2. Install the necessary libraries:
```bash
pip install -r requirements.txt
```
The `requirements.txt` file should include Flask, Firebase Admin SDK, Torch, OpenCV, WebSockets, and any other dependencies.

### Set Up Firebase
1. Place your Firebase credentials JSON file in the appropriate location and update `detect.py` with the correct path:
```python
cred = credentials.Certificate("path/to/your/serviceAccountKey.json")
```
2. This configuration enables saving detection results to Firebase.

### Project Folder Structure
```
Project_Root/

├── scripts/
│ ├── detect.py # Main detection and Firebase logging script
│ ├── get_img.py # Script for WebSocket video streaming
│ ├── main.py # Flask API server

├── static/
│ └── inference.jpg # Image to show detections

└── config/
└── serviceAccountKey.json # Firebase credentials
```

### Steps to Run
1. **Start the Detection Script:**
- Runs the model, logs results to Firebase, and saves detection images.
```bash
python detect.py --weights --source
```

2. **Run the WebSocket Server:**
- Open a new terminal and execute `get_img.py` to stream video frames.
```bash
python get_img.py
```

3. **Launch the Flask Server:**
- Start the API server with `main.py` to handle alerts and data.
```bash
python main.py
```

### How to Access
- **WebSocket Stream:** Connect your WebSocket client to the stream (default port is 5000) for live images.
- **API Endpoints:**
- `GET /data`: Retrieve the latest alerts.
- `POST /alarm`: Access alarm data.

---

## 3. Features

- **Real-Time Object Detection:**
- Utilizes a custom model for object detection in live streams, sending updates to Firebase.
- Implements Non-Max Suppression to highlight the most relevant detections.

- **Live Streaming via WebSockets:**
- Streams video frames in real-time to connected clients.

- **REST API with Flask:**
- Manages alerts and status updates, enabling easy integration with other systems.

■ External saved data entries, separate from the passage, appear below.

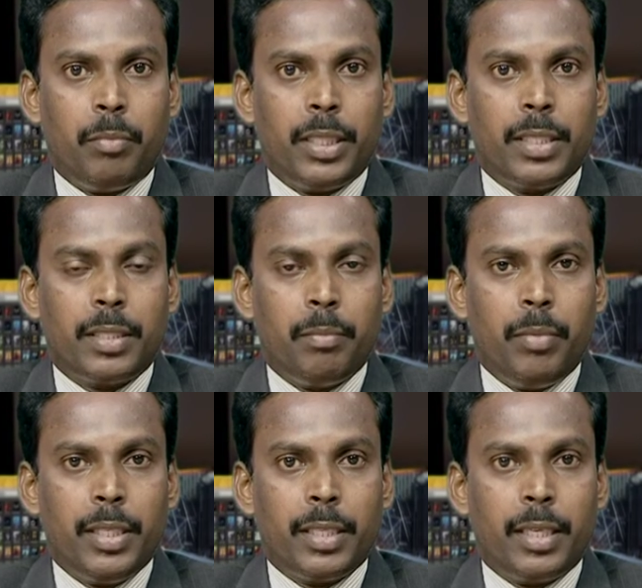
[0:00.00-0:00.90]
but is
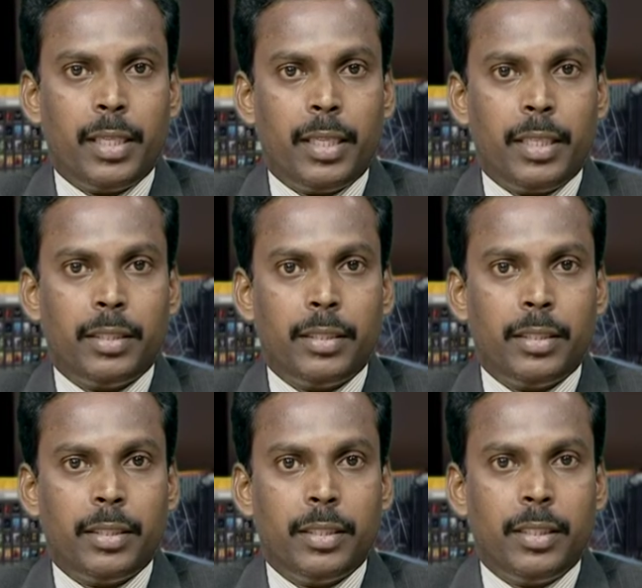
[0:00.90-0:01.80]
implicitly that
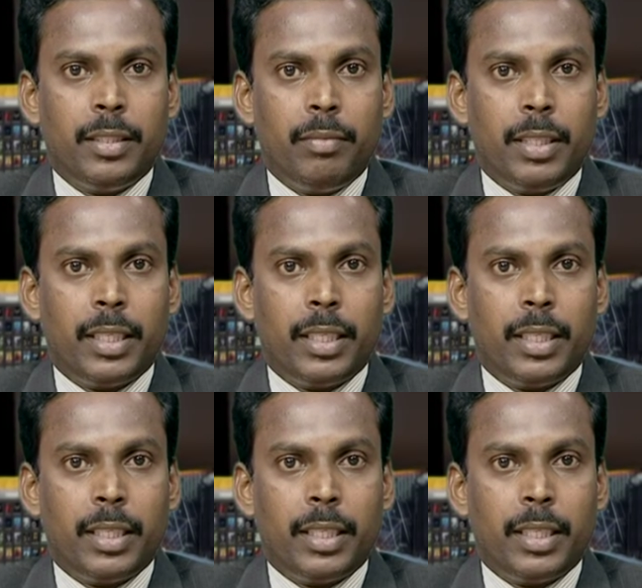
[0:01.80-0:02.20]
we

- **Cloud Storage with Firebase:**
- Saves detection results for remote access and scalability.

---

## 4. Conclusion

This project provides an efficient setup for real-time monitoring and object detection. It is designed for seamless integration into other applications and can be scaled for diverse use cases, such as security or industrial monitoring. The combination of streaming and API features ensures flexibility and reliability for various scenarios.